Gunmen have attacked the remote village of Njaba in northeast Nigeria, killing scores of residents, including many teenagers. Survivors and military sources have blamed Boko Haram insurgents.
Survivors said as many as 68 people were killed in the dawn attack on Thursday and accused the gunmen of deliberately targeting children.
The AFP news agency quoted witnesses as saying heavily armed militants stormed the village in Borno state "from all directions" and then fired on fleeing residents, including "teenagers and the elderly."
"The terrorists were armed to the teeth," added Falmata Bisika. "Four of my grandchildren have been killed."
The 62-year-old woman spoke to reporters in Maidurguri after she had fled to the Borno state capital about 100 kilometers (60 miles) to the north.
Mimuni Haruna, 42, said he hid in a silo at the back of his house during the prolonged attack before fleeing to Maiduguri.
"I participated in the counting of dead bodies.
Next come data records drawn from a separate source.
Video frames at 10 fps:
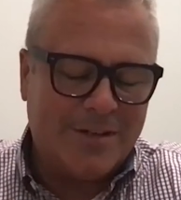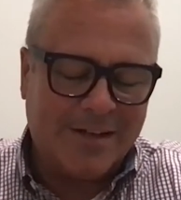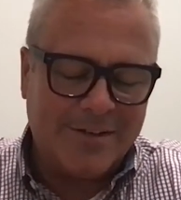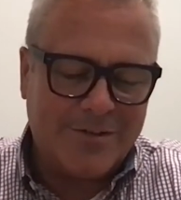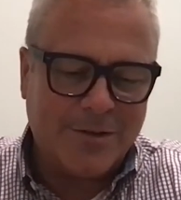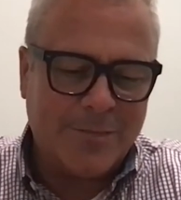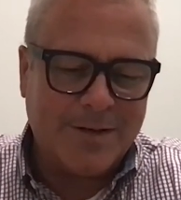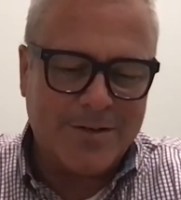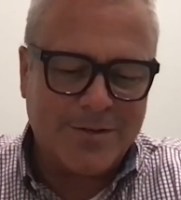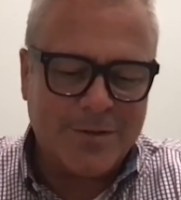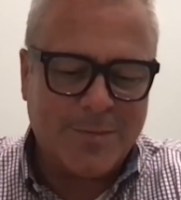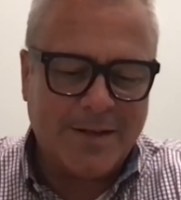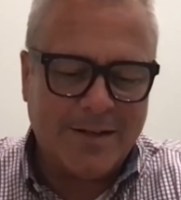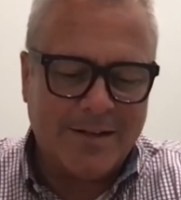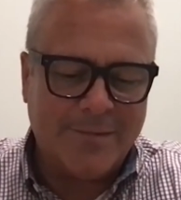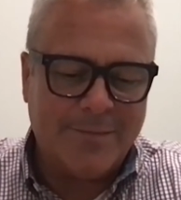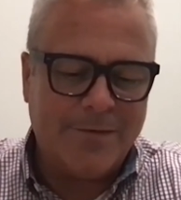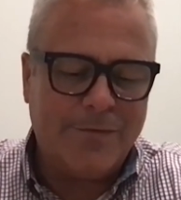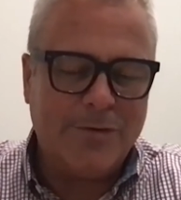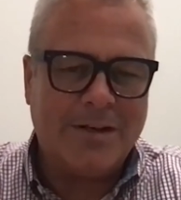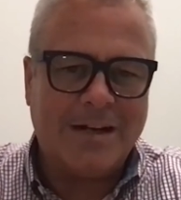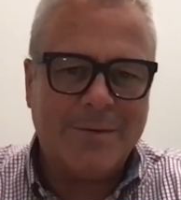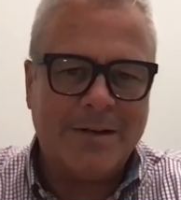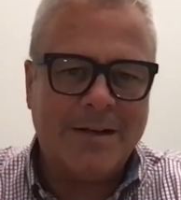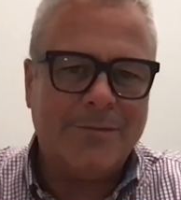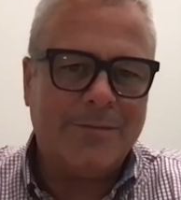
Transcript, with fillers: I can show you pictures, but the, the few that I've been in,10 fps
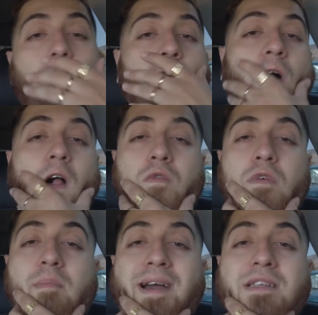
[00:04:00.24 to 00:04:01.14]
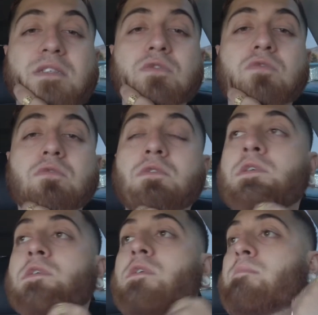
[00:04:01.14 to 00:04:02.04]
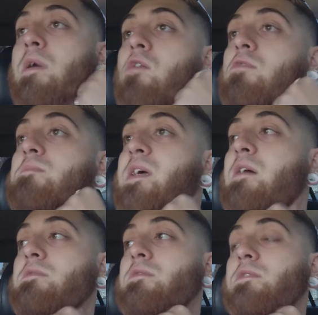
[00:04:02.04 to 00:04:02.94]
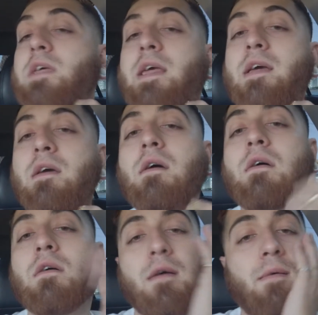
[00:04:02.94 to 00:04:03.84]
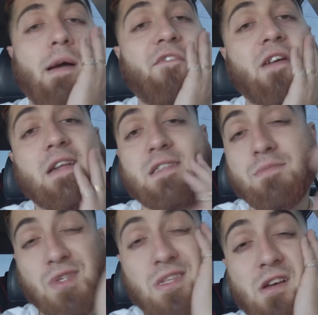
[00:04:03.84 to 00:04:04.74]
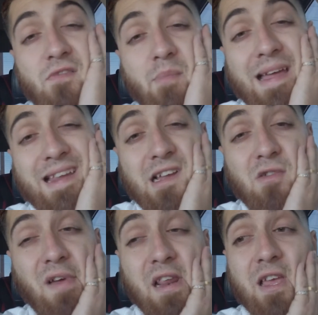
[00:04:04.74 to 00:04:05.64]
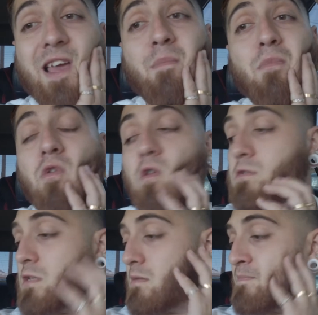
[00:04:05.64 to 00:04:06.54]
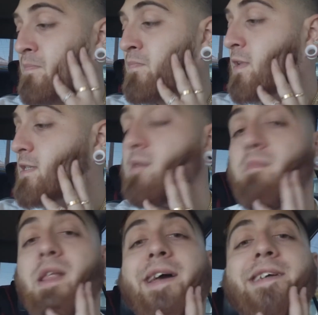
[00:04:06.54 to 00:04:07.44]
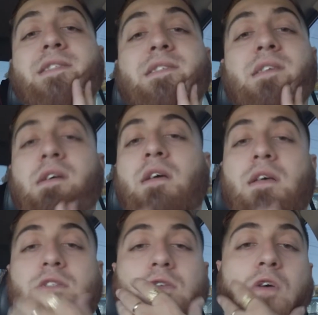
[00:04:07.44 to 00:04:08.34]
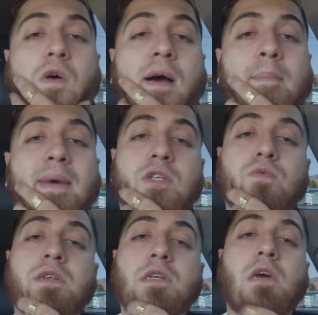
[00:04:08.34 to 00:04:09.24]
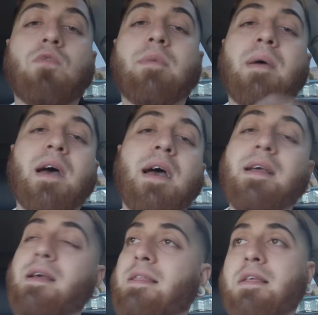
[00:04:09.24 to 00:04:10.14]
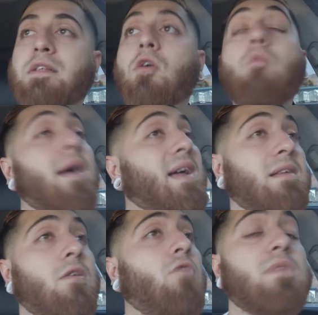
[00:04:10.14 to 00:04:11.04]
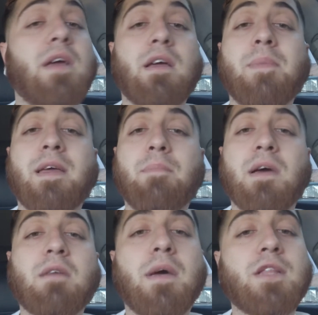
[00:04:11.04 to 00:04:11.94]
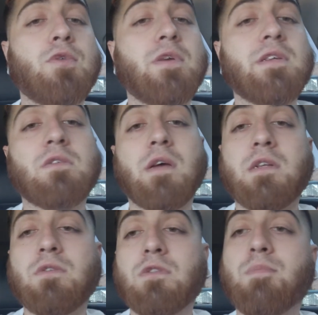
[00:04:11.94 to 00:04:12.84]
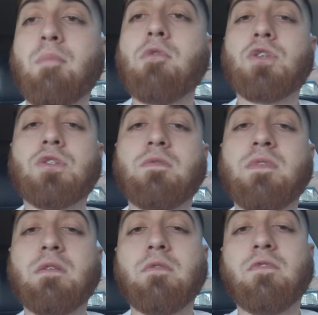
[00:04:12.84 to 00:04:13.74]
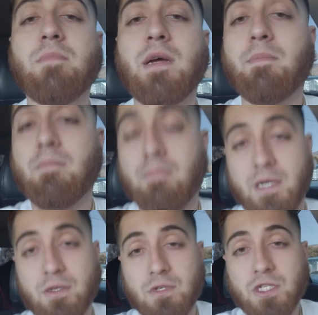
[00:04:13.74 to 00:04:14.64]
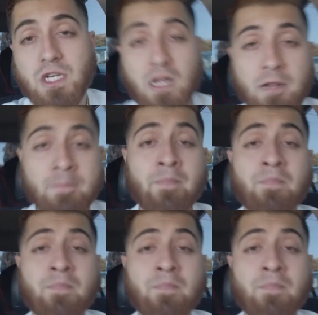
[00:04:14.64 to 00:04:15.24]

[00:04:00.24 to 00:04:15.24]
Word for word: go all the way back to my hometown to get. Uh, I forgot some stuff, man. I gotta get a gimbal, some some lights. So uh, I'm about to rush all the way back, and then hope I can. Hopefully, I can make it back by three, so I can do this promotional video for my my dude Chuck.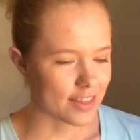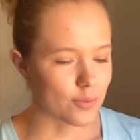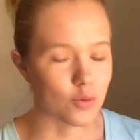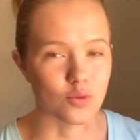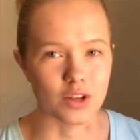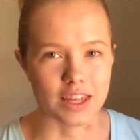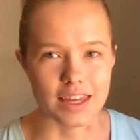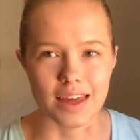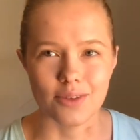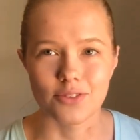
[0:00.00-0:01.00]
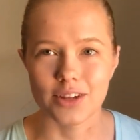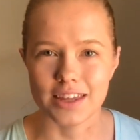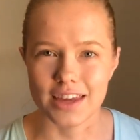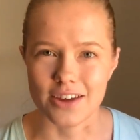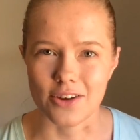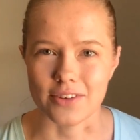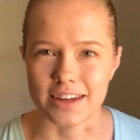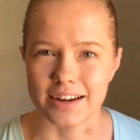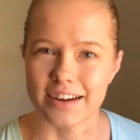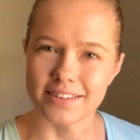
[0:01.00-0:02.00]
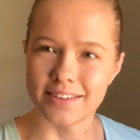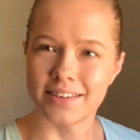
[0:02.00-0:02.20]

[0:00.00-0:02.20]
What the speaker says: And then we'll really get going here.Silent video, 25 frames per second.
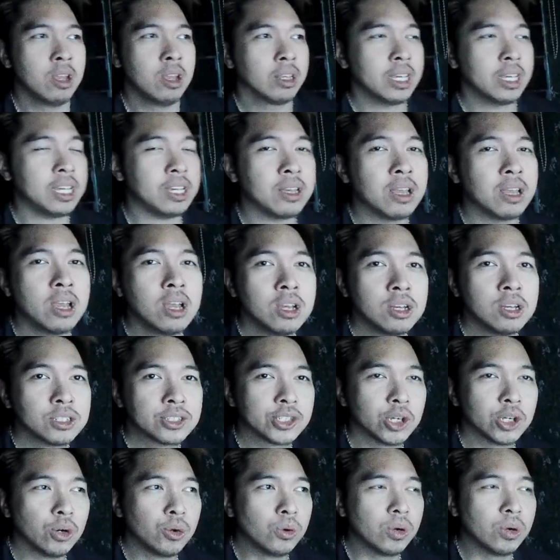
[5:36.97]
Okay.
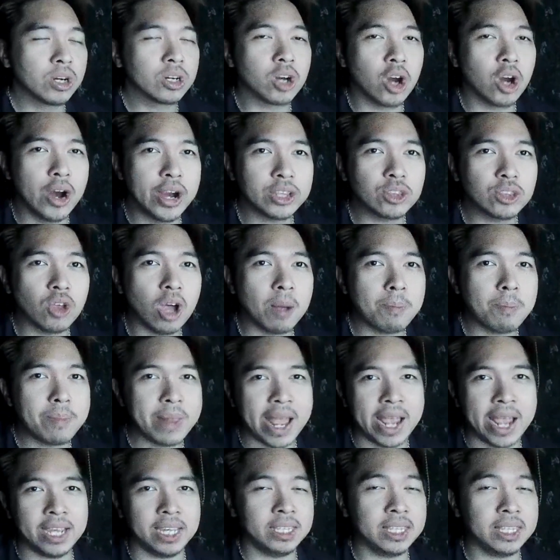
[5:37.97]
So we're going to
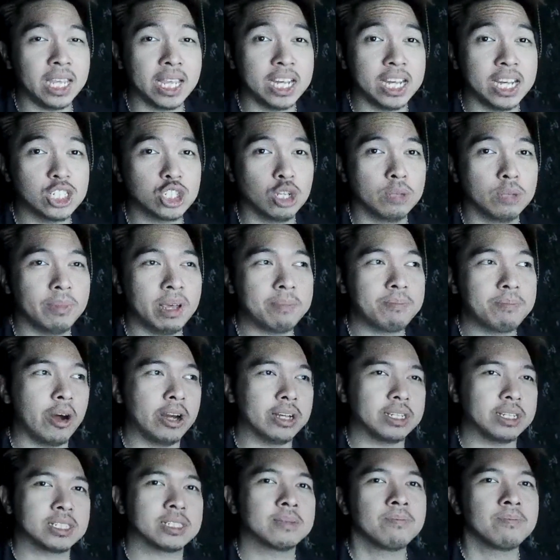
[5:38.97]
apply integration by
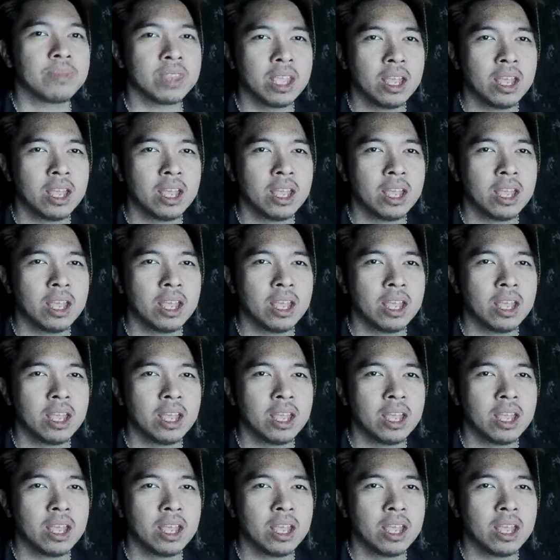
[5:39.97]
parts.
Sixty-eight people were killed," Haruna told AFP.
Local protection force leader Ali Mulai said the "victims included boys and girls between the ages of 13 and 19 and other older residents who were either shot dead or slaughtered."
A Nigerian military source quoted by Reuters said service personnel "couldn't access the area" because the village was "very remote."
President Goodluck Jonathan, who is seeking re-election in a poll postponed until March 28, has been widely criticized for failing to stem the insurgents' six-year campaign that has claimed thousands of lives and displaced over 1.5 million people.
Insurgents 'converge' on Gwoza
Eastern Nigerian senator Ali Ndume said insurgents had in recent days converged on the northeastern town of Gwoza, a Boko Haram headquarters near Nigeria's border with Cameroon.
Ndume said the group appeared to be preparing to defend Gwoza from an expected military advance, possibly by Chadian troops.
Operating with Nigeria's permission, Chadian forces have recently seized back from Boko Haram some important towns in Borno state.
Many residents fled Gwoza when the insurgents took over last June, but some elderly residents remained.
One witness told AFP on Thursday that remaining elderly male residents were rounded up on Tuesday and executed in front of their wives.
"The Boko Haram men brought out brand new guns from cartons, tested them and shot dead all the men who they forced to lie face down," the witness said.
Chad's Deby warns Shakau
On Wednesday, Chadian President Idriss Deby said he knew the whereabouts of Boko Haram leader Abubakar Shekau and called on him to surrender.
Deby said Shekau had fled the town of Dikwa last month when Chadian troops chased out Boko Haram fighters.
Schoolgirls' parents meet officials
In Maiduguri, parents and relatives of 200 schoolgirls abducted last year by Boko Haram have met with Nigerian government officials behind closed doors.
On television, President Jonathan said he believed the sect was still holding the girls in northeastern Nigeria as human shields to foil potential rescue bids.